Les pensées du chauffeur de taxi Sorjonen :
"En un certain sens les humains, ceux de sexe masculin en tout cas, étaient comparables à des véhicules d'occasion. On pouvait reconnaitre le modèle et évaluer le kilomètrage. Un observateur averti était capable de dire si les amortisseurs étaient encore bons, si l'embrayage patinait, si les cylindres étaient usés. Les
hommes étaient comme des poids lourds : les vieux comme de vieux camions et les jeunes comme des camions neufs. Mais il y en avait aussi qui ressemblaient plutôt à des mobylettes ou
à des scooters des mers.
Les femmes, elles, à supposer qu'on puisse les comparer à des véhicules, étaient comme des voitures. Une femme jeune et jolie était une décapotable aux lignes fluides, mais si elle pratiquait
avec trop d'ardeurs la circulation nocturne, la carrosserie ne resistait pas : elle se couvrait de bosselures, la peinture s'écaillait, les becquets rouillaient. Un jour ou l'autre,
pendant une marche arrière, un feu arrière se brisait et ça ne valait pas le coup de le changer.

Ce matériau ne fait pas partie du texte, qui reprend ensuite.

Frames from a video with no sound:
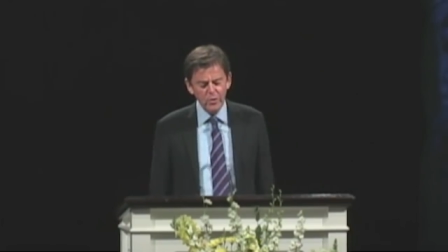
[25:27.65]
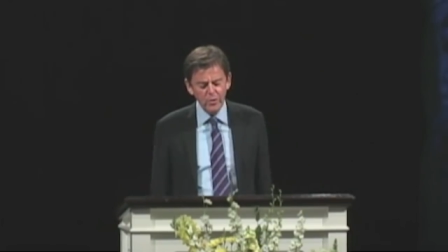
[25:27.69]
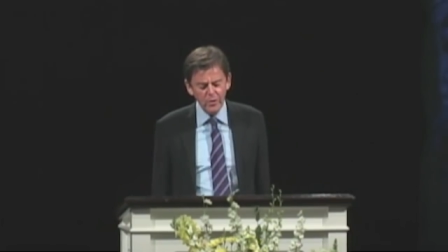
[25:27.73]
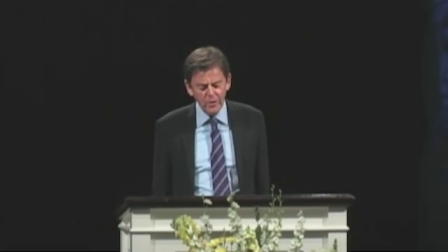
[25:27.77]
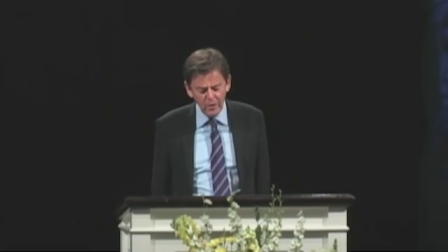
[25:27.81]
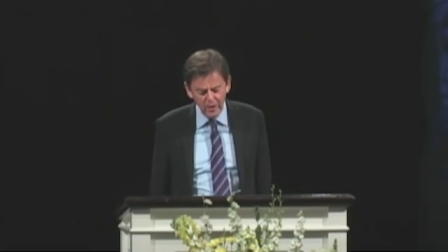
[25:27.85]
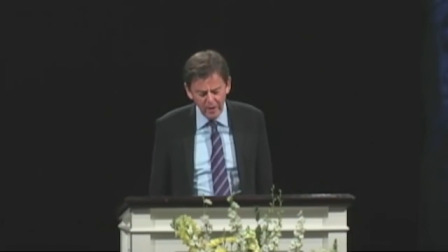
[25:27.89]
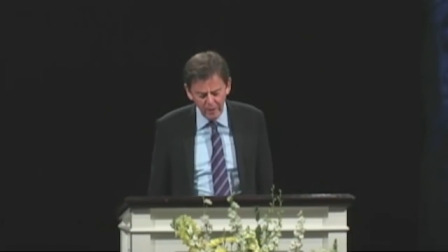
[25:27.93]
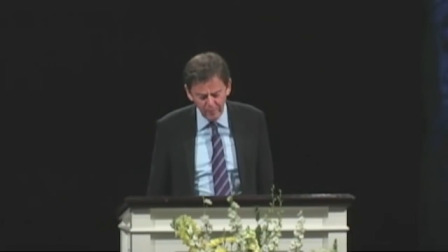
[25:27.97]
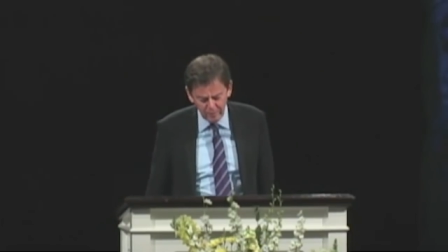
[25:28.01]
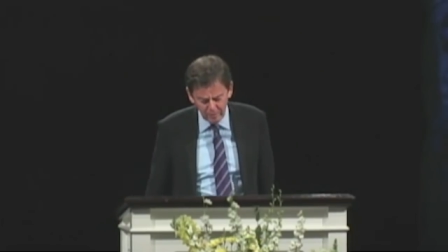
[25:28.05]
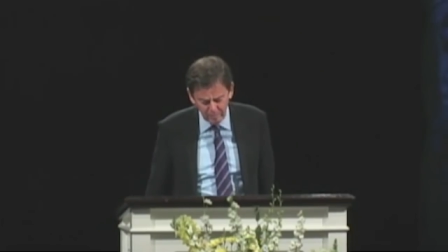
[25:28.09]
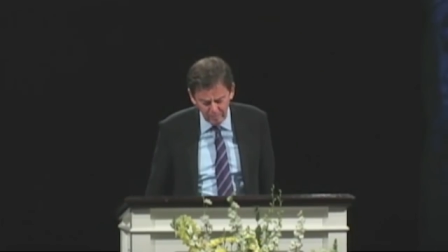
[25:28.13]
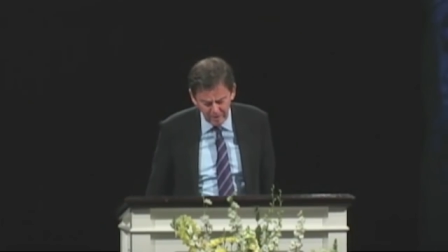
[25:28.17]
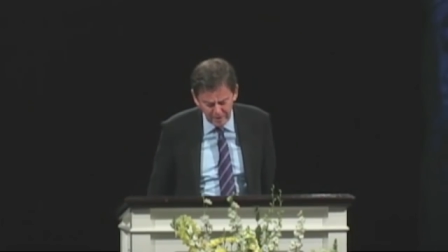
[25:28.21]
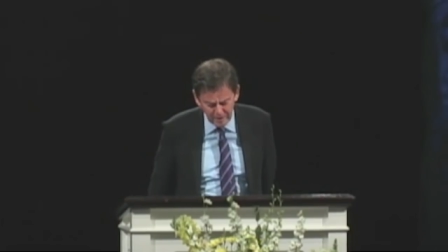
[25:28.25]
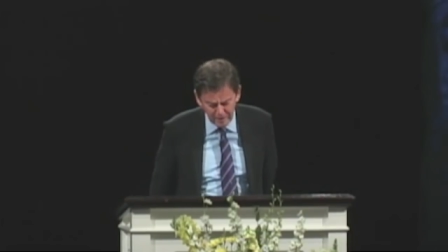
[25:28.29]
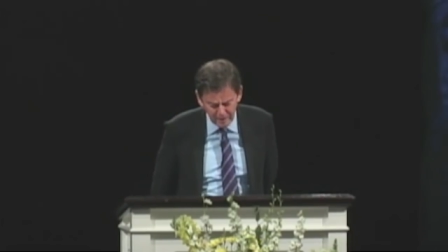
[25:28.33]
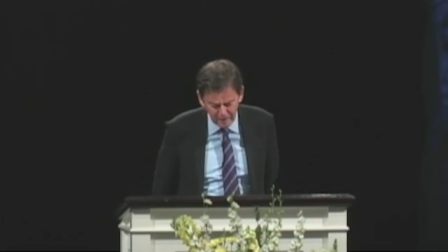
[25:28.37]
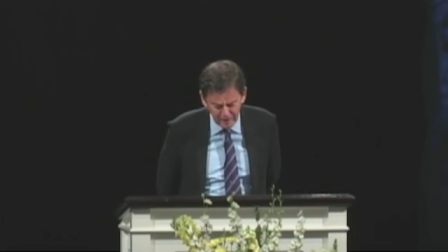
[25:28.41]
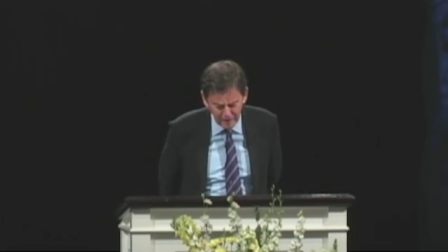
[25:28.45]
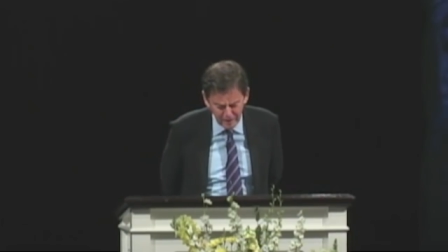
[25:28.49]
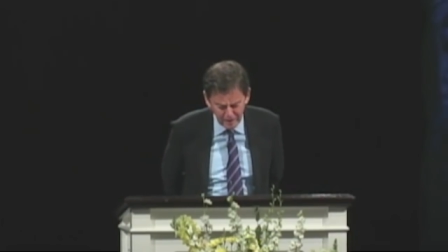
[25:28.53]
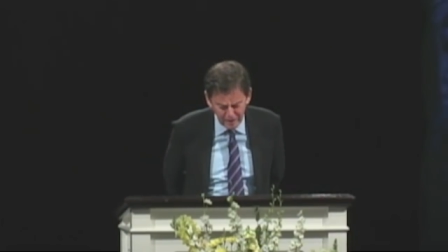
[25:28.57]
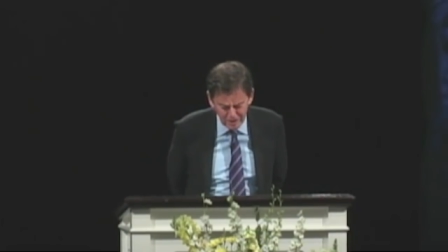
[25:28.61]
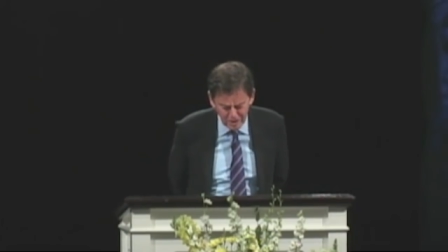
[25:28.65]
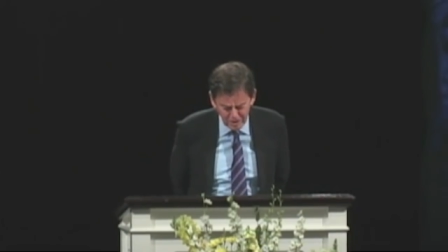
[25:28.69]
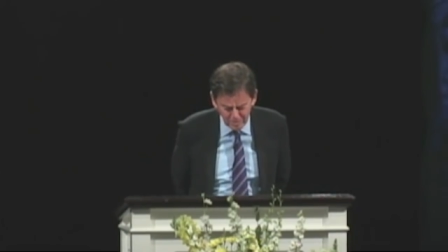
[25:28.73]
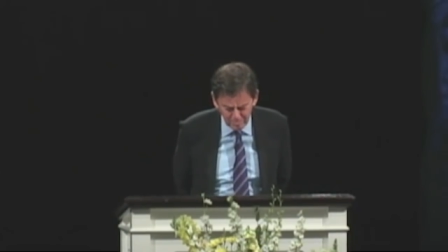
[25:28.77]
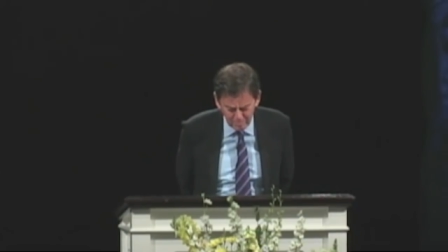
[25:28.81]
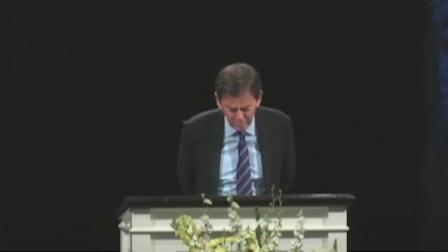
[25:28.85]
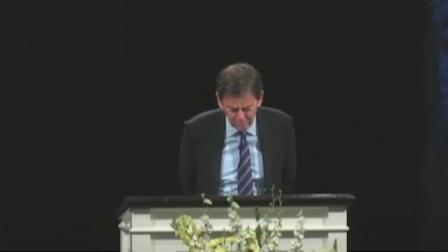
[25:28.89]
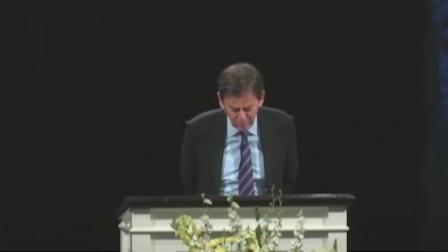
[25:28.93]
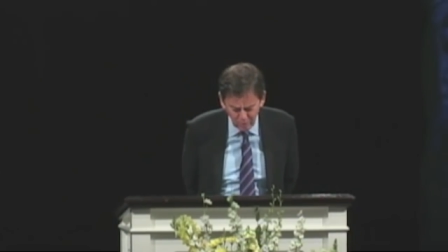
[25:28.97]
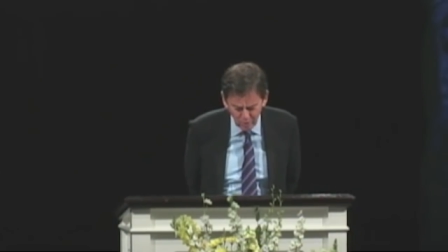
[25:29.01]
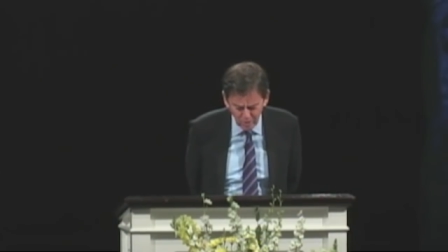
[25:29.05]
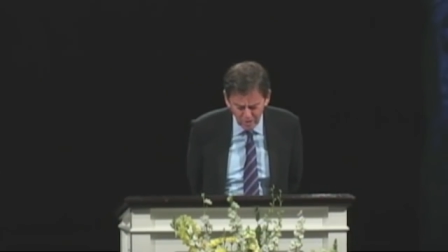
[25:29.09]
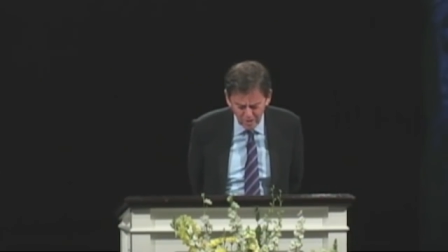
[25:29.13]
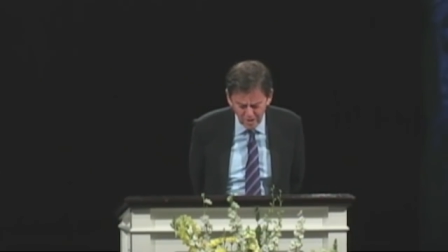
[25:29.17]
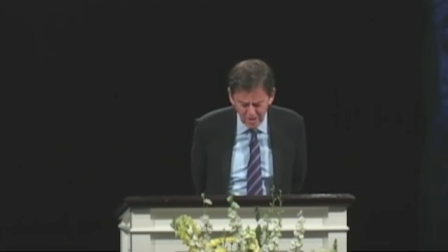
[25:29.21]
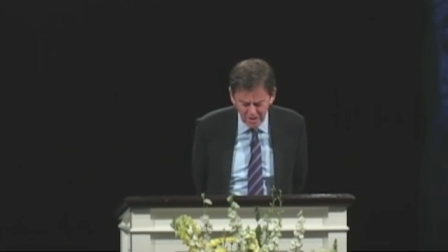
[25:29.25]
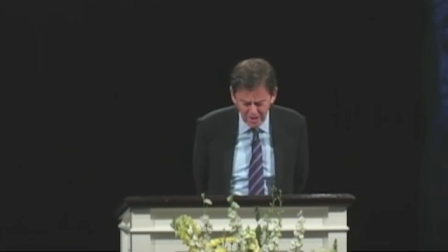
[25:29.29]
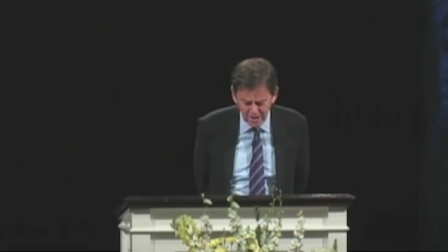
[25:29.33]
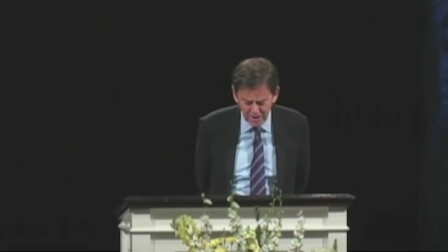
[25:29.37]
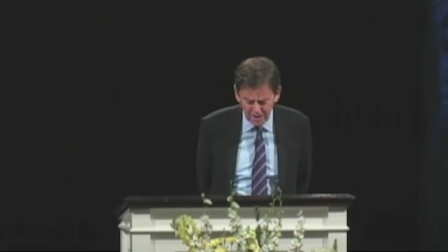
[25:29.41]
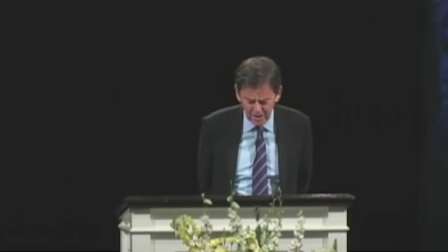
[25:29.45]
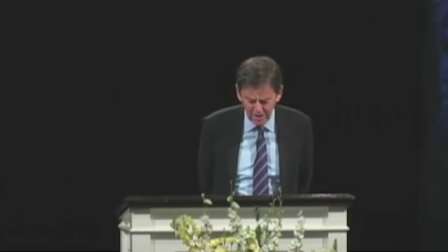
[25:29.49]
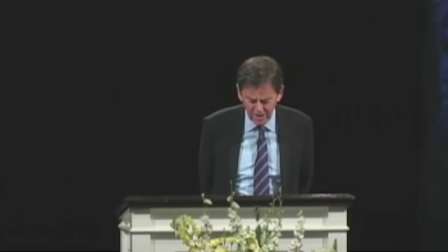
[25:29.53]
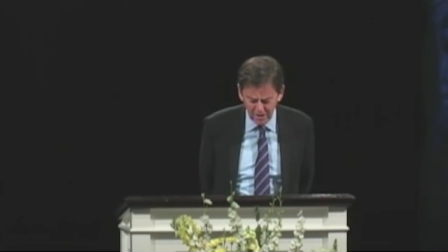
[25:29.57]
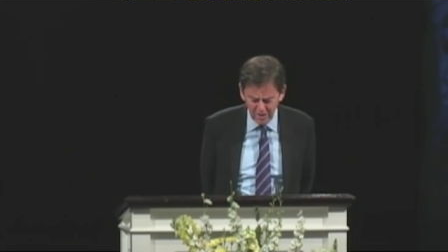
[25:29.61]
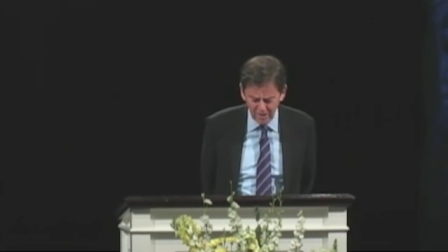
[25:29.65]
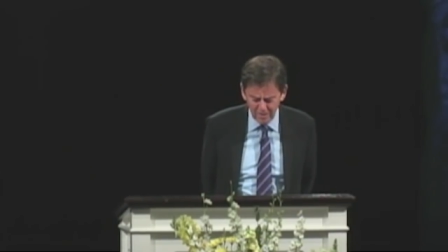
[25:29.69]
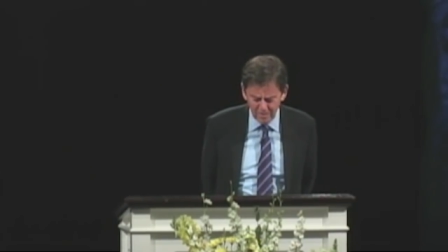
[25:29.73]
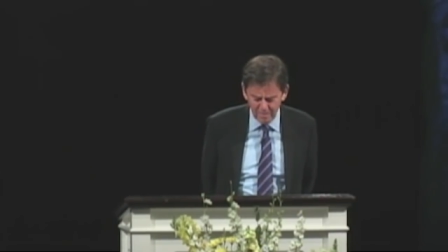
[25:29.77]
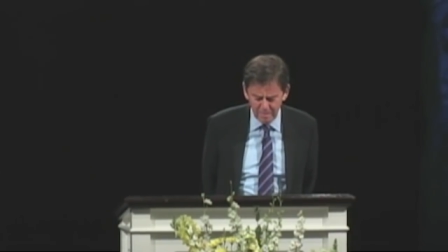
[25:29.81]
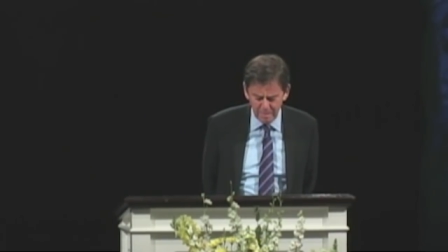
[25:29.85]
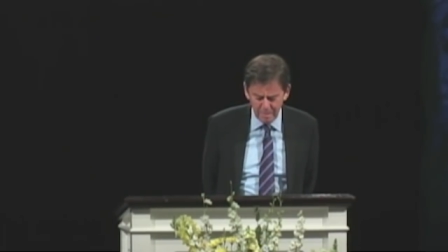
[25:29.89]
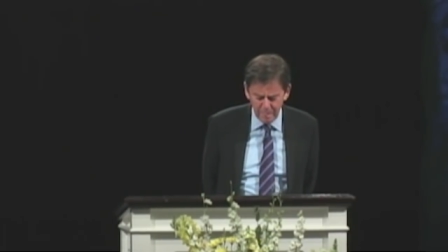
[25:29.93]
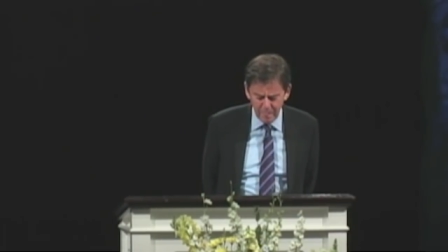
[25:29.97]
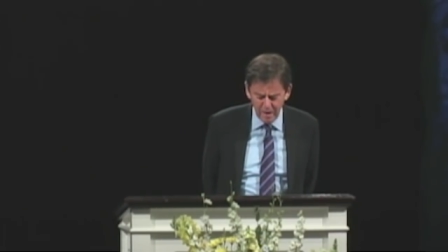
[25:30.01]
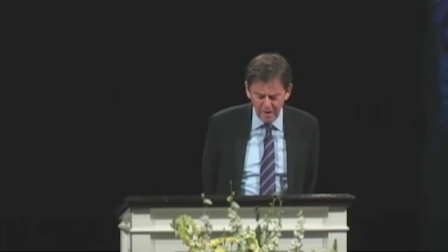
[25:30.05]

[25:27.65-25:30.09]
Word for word: you agree with me that it is important here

Il y avait aussi des voitures féminines qui ne vieillissaient jamais et restaient intemporelles année après année, tout au long de l'histoire de l'automobile. On les bichonnait avec amour et
leurs formes suscitaient encore l'intérêt alors que les camions les plus robustes étaient partis à la casse depuis longtemps. Les héroiques mères de famille nombreuses, quant à elles, étaient des
autobus parfaitement fiables, toujours à l'heure, qui ne laissaient jamais personne sur le bas-coté."